Hi! I am wondering why are you scaling the depth in the data preparation code, but then in the training code you are both dividing the ground truth and the output depths by the max depth from the ground truth. Could you please provide some explanation because the output depth from the model is neither normalized nor scaled by any value. Also I was wondering if you were also expecting a reversed depth map for the training dataset (i.e. darker colors mean closer to the camera, and light colors mean further)

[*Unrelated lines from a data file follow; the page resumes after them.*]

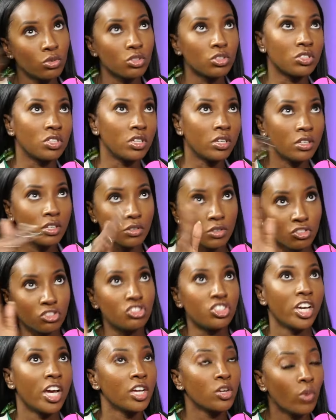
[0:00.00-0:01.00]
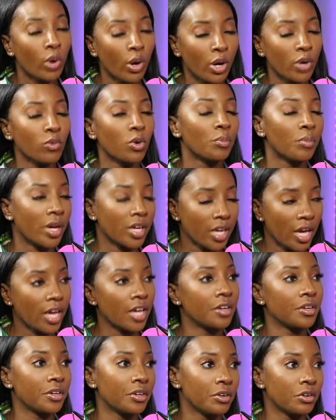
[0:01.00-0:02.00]
d- January will make
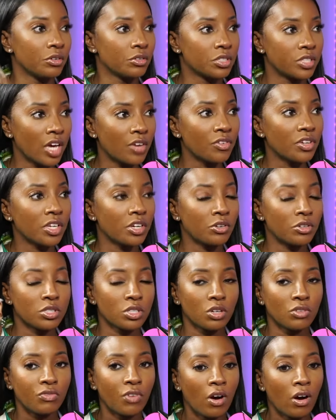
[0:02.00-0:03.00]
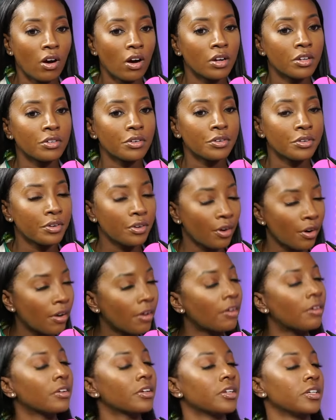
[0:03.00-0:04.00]
eight yeah. years, 7 mm-hmm. years so far. Your
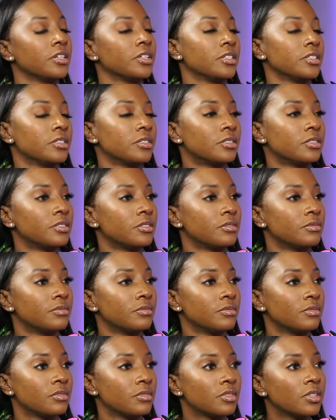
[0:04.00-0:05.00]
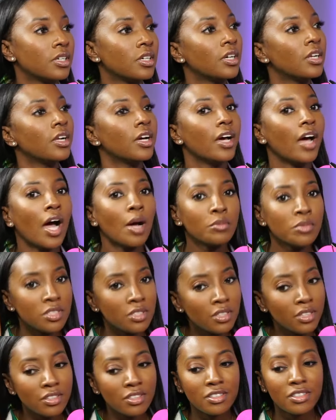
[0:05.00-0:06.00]
girl is tired. I'm,
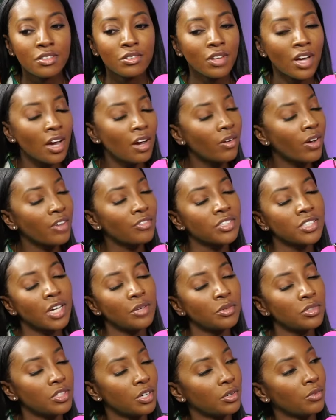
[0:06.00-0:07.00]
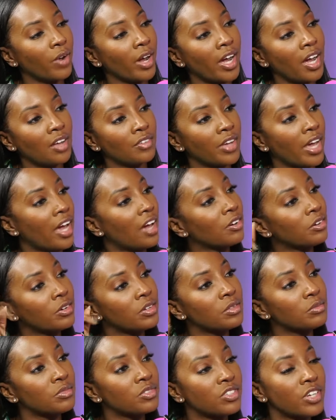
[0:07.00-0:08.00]
you know, every time you turn around, the
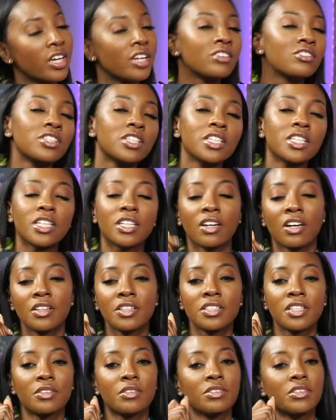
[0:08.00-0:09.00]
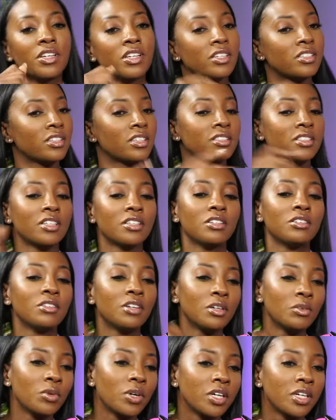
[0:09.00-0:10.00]
algorithms changing and all these other things. I was like, you
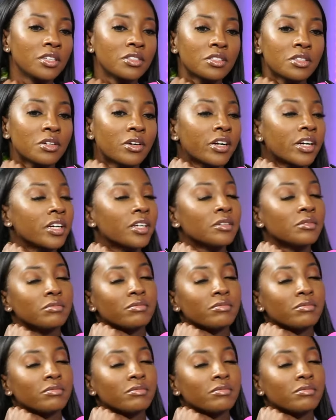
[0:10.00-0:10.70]
know what, Instagram,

Kev1MSL commented 4 months ago

With this little modification of the NeuralRender render_mesh function, I was able to get a positive depth map that gave me satisfying results:

depth = gb_feat[..., -2:-1]
# Transforming the negative depth into a positive one
depth -= depth.min()
depth = torch.lerp(
torch.zeros_like(depth), depth / depth.max(), hard_mask.float()
)

Not sure if it is a breaking change if I remove the - at this line

bluestyle97 commented 4 months ago

We scale the depth because the depth maps are rendered as PNG images in the value range of [0, 255], representing the depth range of [MIN_DEPTH, MAX_DEPTH], where MIN_DEPTH=0, MAX_DEPTH=depth_scale. Since PNG files can only store values between 0 and 255, we must scale the depth to fit this range during rendering and scale it back during data loading. If we render the depths in OPEN_EXR format instead, we can store absolute depth values directly so that the depth scaling is no longer required. However, storing depth maps in OPEN_EXR format will significantly increase the storage overhead.

The depth maps rendered by NeRF during training are absolute values, we scale them to [0, 1] by dividing the max depth for visualization.

Your modification should be identical to our original code, the only difference is that you reverse the sign of negative depth at a different place.